## Odds Joining (OLD: 2018 Only)

The purpose of this notebook is to determine how to join odds data, from [here](http://www.tennis-data.co.uk/alldata.php), with the parsed data.  This is difficult because player's names are represented differently, the parsed data doesn't have match dates, tournaments are represented differently, and so on.  There are various manual corrections we will need to make to create our basis for joining the data here.

Here, we join by player name, tournament, and score.  This produces a dataframe called merged_2018.csv

#### Joining Odds Data to My Data

In [1]:
import pandas as pd
from tennis_new.fetch.get_joined import read_joined

odds_df = pd.read_csv("/Users/siddhantjagadish/Downloads/2018.csv")
jd = read_joined()

  if (yield from self.run_code(code, result)):


In [2]:
jd.shape, odds_df.shape

((373236, 28), (2637, 40))

#### Explore Odds Data

In [3]:
odds_df.head()

Unnamed: 0,ATP,Location,Tournament,Date,Series,Court,Surface,Round,Best of,Winner,...,EXW,EXL,LBW,LBL,PSW,PSL,MaxW,MaxL,AvgW,AvgL
0,1,Brisbane,Brisbane International,12/31/17,ATP250,Outdoor,Hard,1st Round,3,Dolgopolov O.,...,2.1,1.65,2.2,1.67,2.24,1.71,2.29,1.77,2.17,1.68
1,1,Brisbane,Brisbane International,12/31/17,ATP250,Outdoor,Hard,1st Round,3,De Minaur A.,...,2.8,1.38,2.75,1.44,3.14,1.41,3.25,1.44,2.96,1.39
2,1,Brisbane,Brisbane International,1/1/18,ATP250,Outdoor,Hard,1st Round,3,Harrison R.,...,1.62,2.15,1.67,2.2,1.66,2.35,1.75,2.35,1.67,2.17
3,1,Brisbane,Brisbane International,1/1/18,ATP250,Outdoor,Hard,1st Round,3,Ebden M.,...,2.35,1.53,2.37,1.57,2.38,1.64,2.52,1.65,2.37,1.58
4,1,Brisbane,Brisbane International,1/1/18,ATP250,Outdoor,Hard,1st Round,3,Zverev M.,...,1.47,2.5,1.57,2.37,1.44,3.0,1.57,3.0,1.44,2.73


#### Name Processing

Let's process the player's names so we can join on them

In [165]:
JD_NAME_CORRECTIONS = {
    'MARTIN DEL POTRO': 'DEL POTRO',
    'IGNACIO LONDERO': 'LONDERO',
    'AL-MUTAWA': 'AL MUTAWA',
    'FERREIRA SILVA': "SILVA",
    "ELAHI GALAN": "GALAN"
}

In [166]:
# Preprocessing for upper case
jd['winner_name'] = jd['winner_name'].map(lambda x: x.upper())
jd['loser_name'] = jd['loser_name'].map(lambda x: x.upper())
odds_df['Winner'] = odds_df['Winner'].map(lambda x: x.upper())
odds_df['Loser'] = odds_df['Loser'].map(lambda x: x.upper())

In [167]:
def last_name_jd(n):
    return ' '.join(n.upper().split(' ')[1:])

def last_name_odds(n):
    return ' '.join(n.upper().split(' ')[: -1])

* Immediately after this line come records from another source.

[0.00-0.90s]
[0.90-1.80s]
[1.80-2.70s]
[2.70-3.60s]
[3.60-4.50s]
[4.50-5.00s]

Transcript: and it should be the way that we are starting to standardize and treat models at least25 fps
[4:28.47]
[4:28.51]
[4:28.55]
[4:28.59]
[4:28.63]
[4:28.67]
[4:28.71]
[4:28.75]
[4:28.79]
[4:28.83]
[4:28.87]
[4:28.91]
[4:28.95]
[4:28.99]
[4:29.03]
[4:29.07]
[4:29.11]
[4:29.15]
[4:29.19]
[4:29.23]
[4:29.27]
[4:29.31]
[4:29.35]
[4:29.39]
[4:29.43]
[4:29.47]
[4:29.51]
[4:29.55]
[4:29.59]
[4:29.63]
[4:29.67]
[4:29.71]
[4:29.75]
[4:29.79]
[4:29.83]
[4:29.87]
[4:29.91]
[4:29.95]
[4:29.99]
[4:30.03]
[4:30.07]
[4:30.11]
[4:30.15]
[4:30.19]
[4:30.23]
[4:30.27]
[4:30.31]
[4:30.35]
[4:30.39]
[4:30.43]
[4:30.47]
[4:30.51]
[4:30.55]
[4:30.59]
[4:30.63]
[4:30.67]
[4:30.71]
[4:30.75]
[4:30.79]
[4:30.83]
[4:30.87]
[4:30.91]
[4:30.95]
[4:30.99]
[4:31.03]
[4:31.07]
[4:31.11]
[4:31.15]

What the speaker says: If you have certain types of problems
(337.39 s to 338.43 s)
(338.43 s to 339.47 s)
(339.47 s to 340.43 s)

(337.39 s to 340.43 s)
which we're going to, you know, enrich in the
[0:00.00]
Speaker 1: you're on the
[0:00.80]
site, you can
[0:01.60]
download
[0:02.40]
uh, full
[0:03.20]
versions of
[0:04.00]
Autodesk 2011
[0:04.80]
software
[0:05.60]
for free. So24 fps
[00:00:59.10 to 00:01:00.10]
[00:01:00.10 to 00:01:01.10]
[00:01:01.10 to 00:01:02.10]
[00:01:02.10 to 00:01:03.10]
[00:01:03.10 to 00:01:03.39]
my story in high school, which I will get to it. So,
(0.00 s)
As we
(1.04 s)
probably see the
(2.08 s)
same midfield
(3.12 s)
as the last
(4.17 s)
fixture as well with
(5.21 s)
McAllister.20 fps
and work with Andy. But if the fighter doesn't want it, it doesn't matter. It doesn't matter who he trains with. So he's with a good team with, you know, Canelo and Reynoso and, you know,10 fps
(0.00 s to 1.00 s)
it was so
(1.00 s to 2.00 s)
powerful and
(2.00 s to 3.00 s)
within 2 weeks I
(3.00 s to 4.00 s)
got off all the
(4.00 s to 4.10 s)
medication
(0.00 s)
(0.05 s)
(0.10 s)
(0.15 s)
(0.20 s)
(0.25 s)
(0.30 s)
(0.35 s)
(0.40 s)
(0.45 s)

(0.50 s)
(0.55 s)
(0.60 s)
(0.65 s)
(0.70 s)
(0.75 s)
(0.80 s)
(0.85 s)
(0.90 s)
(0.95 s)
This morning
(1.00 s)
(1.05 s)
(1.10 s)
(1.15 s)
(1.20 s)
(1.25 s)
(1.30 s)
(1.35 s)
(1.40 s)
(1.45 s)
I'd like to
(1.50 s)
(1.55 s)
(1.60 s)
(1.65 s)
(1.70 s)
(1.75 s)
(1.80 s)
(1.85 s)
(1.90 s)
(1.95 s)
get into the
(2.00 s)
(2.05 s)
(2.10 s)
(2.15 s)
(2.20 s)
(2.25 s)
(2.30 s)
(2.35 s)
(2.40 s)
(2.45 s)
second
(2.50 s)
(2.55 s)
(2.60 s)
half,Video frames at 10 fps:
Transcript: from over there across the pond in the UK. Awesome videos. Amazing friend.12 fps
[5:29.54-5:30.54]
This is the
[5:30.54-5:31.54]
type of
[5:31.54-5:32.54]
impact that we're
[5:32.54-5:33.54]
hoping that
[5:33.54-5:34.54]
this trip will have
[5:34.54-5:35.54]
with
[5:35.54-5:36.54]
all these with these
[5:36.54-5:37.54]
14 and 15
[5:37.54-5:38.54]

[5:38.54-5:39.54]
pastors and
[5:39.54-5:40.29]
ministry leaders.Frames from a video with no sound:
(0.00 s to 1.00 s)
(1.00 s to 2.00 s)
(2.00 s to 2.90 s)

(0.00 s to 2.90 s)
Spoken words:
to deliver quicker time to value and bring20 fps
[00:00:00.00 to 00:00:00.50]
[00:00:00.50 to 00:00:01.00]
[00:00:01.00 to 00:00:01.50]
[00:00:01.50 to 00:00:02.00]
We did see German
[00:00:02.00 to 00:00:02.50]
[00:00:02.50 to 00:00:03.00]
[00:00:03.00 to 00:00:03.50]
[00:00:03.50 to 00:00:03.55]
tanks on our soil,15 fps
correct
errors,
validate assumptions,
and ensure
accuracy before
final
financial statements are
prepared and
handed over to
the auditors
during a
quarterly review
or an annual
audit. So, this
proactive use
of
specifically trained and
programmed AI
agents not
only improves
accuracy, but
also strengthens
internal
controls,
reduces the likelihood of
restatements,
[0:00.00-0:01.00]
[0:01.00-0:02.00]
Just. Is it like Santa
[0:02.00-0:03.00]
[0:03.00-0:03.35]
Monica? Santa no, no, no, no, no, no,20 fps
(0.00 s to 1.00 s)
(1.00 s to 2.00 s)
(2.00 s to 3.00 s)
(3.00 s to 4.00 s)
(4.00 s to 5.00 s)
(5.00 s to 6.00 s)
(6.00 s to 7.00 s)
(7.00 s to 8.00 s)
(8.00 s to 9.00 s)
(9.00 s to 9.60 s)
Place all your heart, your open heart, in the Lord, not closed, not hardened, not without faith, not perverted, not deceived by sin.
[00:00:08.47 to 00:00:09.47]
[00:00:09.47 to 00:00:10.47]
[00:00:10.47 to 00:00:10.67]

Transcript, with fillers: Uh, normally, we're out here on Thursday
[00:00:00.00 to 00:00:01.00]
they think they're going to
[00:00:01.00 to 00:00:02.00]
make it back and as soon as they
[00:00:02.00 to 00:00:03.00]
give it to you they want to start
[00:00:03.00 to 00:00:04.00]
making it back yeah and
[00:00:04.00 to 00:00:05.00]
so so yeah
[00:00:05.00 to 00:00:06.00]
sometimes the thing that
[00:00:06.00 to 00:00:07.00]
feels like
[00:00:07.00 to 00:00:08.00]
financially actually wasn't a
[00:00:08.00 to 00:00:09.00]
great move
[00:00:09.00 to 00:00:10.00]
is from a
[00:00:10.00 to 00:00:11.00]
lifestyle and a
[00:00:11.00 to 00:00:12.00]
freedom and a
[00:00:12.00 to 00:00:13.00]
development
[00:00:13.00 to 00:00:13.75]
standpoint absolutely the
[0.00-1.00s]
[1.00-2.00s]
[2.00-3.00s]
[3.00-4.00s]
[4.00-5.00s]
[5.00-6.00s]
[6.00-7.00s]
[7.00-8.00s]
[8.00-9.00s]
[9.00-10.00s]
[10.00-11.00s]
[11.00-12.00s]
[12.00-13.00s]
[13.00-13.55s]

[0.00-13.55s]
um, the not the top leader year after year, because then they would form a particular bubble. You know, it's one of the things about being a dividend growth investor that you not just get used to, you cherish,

jd['winner_last_name'] = jd['winner_name'].map(last_name_jd)
jd['loser_last_name'] = jd['loser_name'].map(last_name_jd)
jd['winner_last_name'] = jd['winner_last_name'].map(lambda x: JD_NAME_CORRECTIONS.get(x, x))
jd['loser_last_name'] = jd['loser_last_name'].map(lambda x: JD_NAME_CORRECTIONS.get(x, x))

In [168]:
odds_df['winner_last_name'] = odds_df['Winner'].map(last_name_odds)
odds_df['loser_last_name'] = odds_df['Loser'].map(last_name_odds)

In [169]:
top_missing_winners = odds_df['Winner'][~odds_df['winner_last_name'].isin(jd['winner_last_name'])].value_counts()
top_missing_winners                              

Series([], Name: Winner, dtype: int64)

In [170]:
top_missing_losers = odds_df['Loser'][~odds_df['loser_last_name'].isin(jd['loser_last_name'])].value_counts()
top_missing_losers                              

Series([], Name: Loser, dtype: int64)

In [171]:
PROBLEM_NAME = 'AL MUTAWA J.'
odds_df[odds_df['Loser'] == PROBLEM_NAME]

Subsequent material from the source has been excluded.